Mas no meio daquela selva de betão, de viadutos, de vidros espelhados, de lojas e gente, há também outra selva – a verdadeira, que aparece e desaparece por entre os arranha-céus e as encostas inclinadas que impossibilitam a construção. E assim, ao contrário das nossas expectativas, demos connosco a passear no topo dos cerros com vistas para baías recatadas de praias que servem como destino para escapadas urbanas e também para testemunhar que para haver alguma sanidade no progresso é obrigatório preservar recantos naturais.
Aproveitámos a nossa passagem por Hong Kong para encontrar uma máquina fotográfica para o Nuno e comprar “casa” nova. Foram dias vividos no meio das luzes cintilantes da noite, dos arranha céus, no expoente máximo do mundo do consumo, no extremo oposto, da vida que buscamos nesta viagem. Em paisagens como estas, cada vez mais nos sentimos como pontos fora da pintura.
Esticar os dias, a nossa despedida de Macau com direito a Fado
Regressámos a Macau, às suas calçadas azuis e brancas, às suas pracetas de bancos verdes sob a sombra de árvores perfumadas, às suas igrejas de interiores guardados por santos, aos céus interrompidos com os perfis megalomaníacos das arquitecturas dos casinos, ao quadriculado de janelas enquadrando ares condicionados ferrugentos, aos becos de iguarias da China, às pontes que ligam as ilhas e que parecem montanhas russas sob o mar, aos nossos amigos e à “nossa” casa. Em Macau tudo nos pareceu estranhamente calmo e familiar – a nossa pequena aldeia Lusa a Oriente.
Entre a chegada do cartão do cidadão e o passaporte do Nuno passou uma semana que se esticou em mais uns dias. O desafio de ficar lançou-se ao ar numa noite bem regada e na manhã seguinte era impossível voltar atrás – íamos perder um reencontro, dos muitos que esta viagem nos vai proporcionando, com a chegada do Fernando, o amigo de Timor, e o concerto da Mariza, para o qual o Zé Maria já tinha comprado bilhetes. A última noite que passámos juntos, recordo-a como das mais felizes desta viagem, comandada pela voz imperial da Mariza, quando cantou “ó gente da minha terra” e veio a lagrimita da emoção – feita dos contratempos que se reciclam em amizades, dos momentos únicos e da felicidade e o privilégio de poder plantar amigos assim pelo mundo fora.

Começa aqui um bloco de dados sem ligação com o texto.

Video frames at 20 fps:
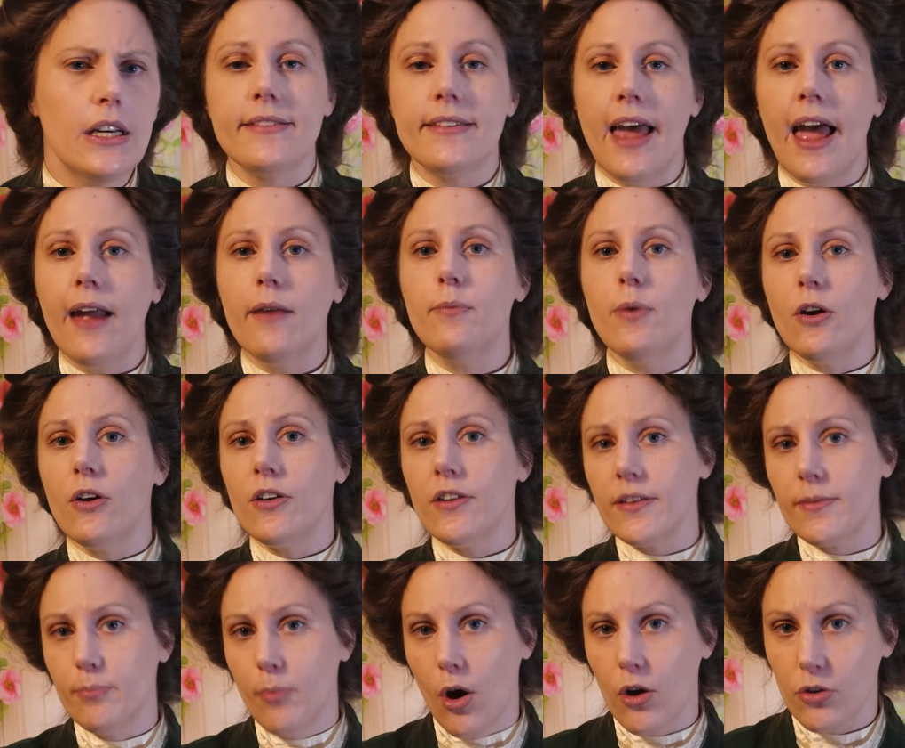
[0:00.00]

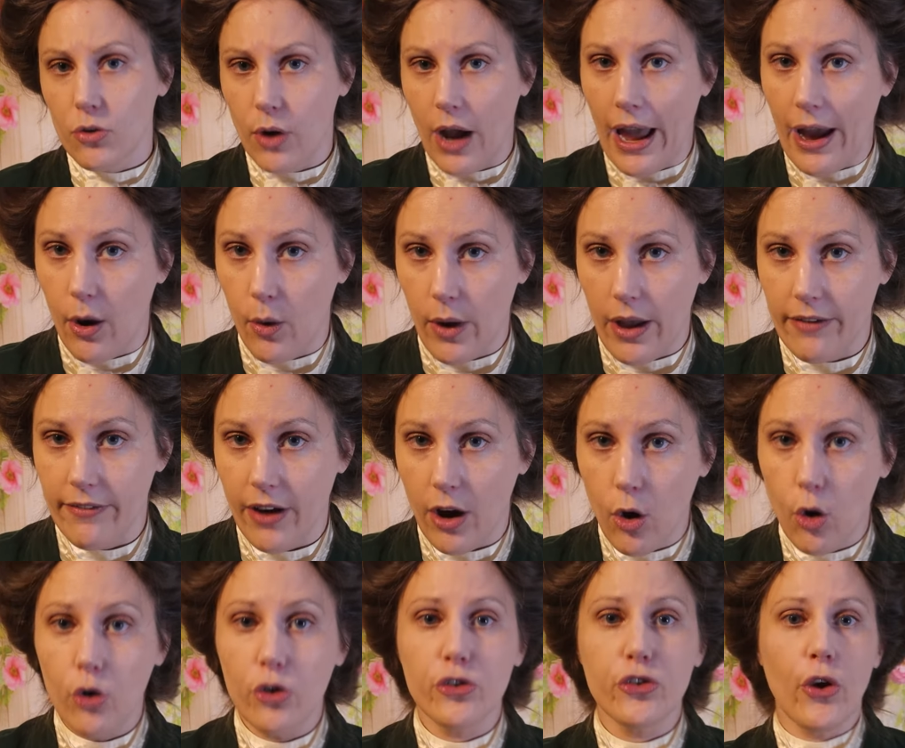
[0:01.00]
Taberger's model, however,
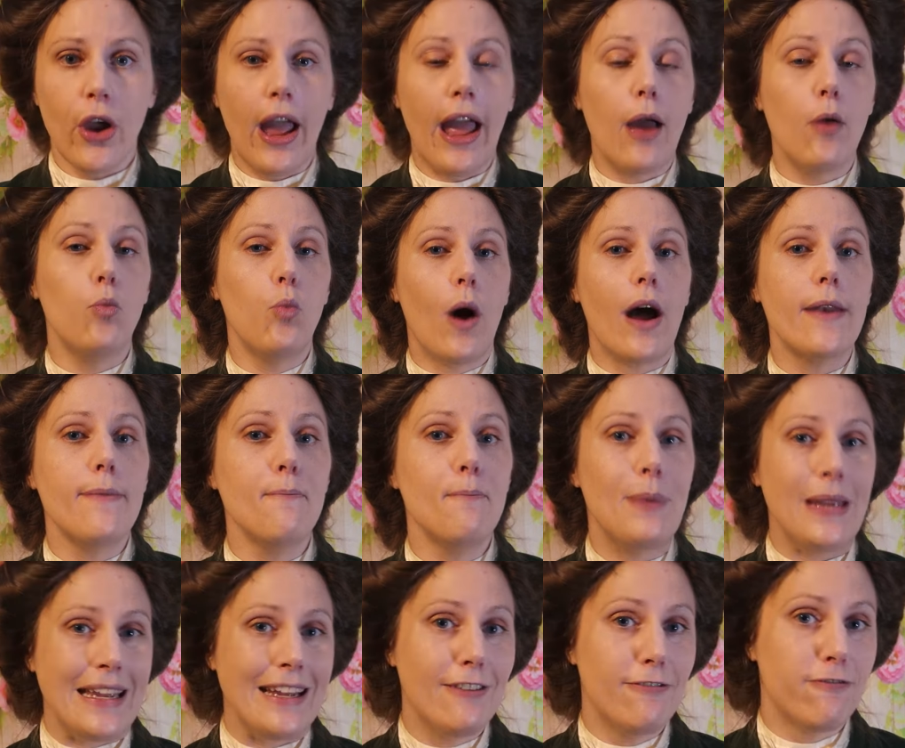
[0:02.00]
also had one
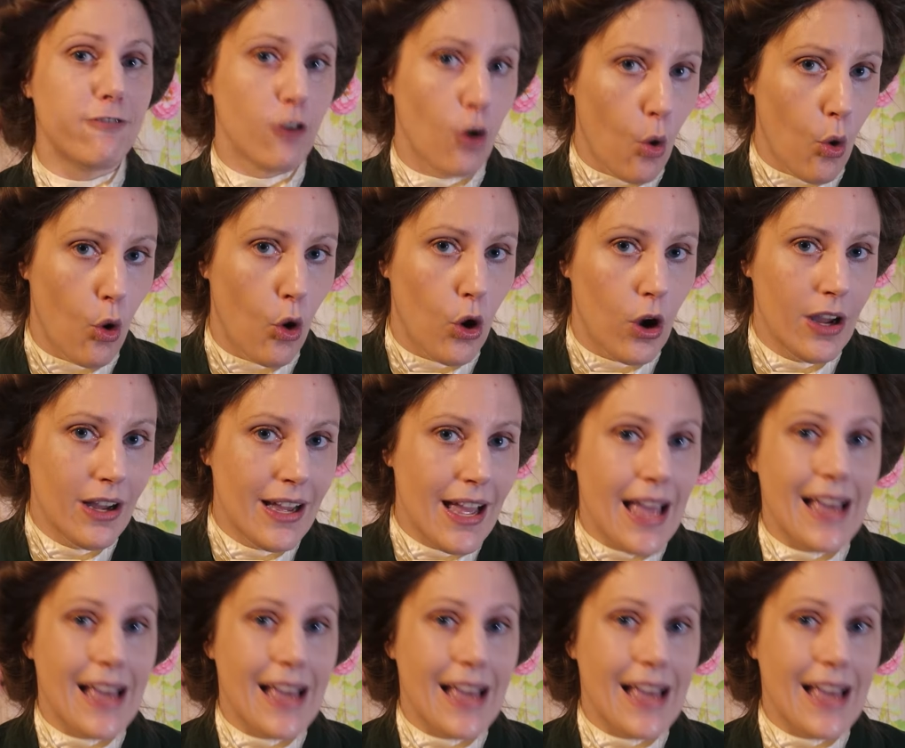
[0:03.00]
big flaw.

Depois os fados foram outros: na mesa redonda forrada a plástico do Cais 22, onde partilhámos pratos com sabores da China de Macau, sentados em cadeiras recuperadas de algum hotel fechado, ali ficámos a debater palermices com um grupo de amigos, conhecidos, viajantes e gente do mundo e a consumir Tsigntaos a penalti (o preço a pagar para quem perdia na rodada do jogo de dados). Depois, sem darmos por isso, a noite fez-se dia e as despedidas inevitáveis. Macau deixava já saudades.
Regressámos por breves dias a Hong Kong, onde celebrámos mais um aniversário – o meu trigésimo quinto – com um piquenique romântico à beira mar com cardápio de sushi e espumante espanhol, que o Nuno organizou em segredo. Na ilha de Lamma, a 30 minutos de Hong Kong, encontrámos um quarto mais espaçoso com vistas para o mar e por ali ficámos à espera do novo visto. De visto na mão e, sem mais contratempos, seguimos de comboio e autocarro de regresso às nossas velhas companheiras que nos levariam até à China do Tibete.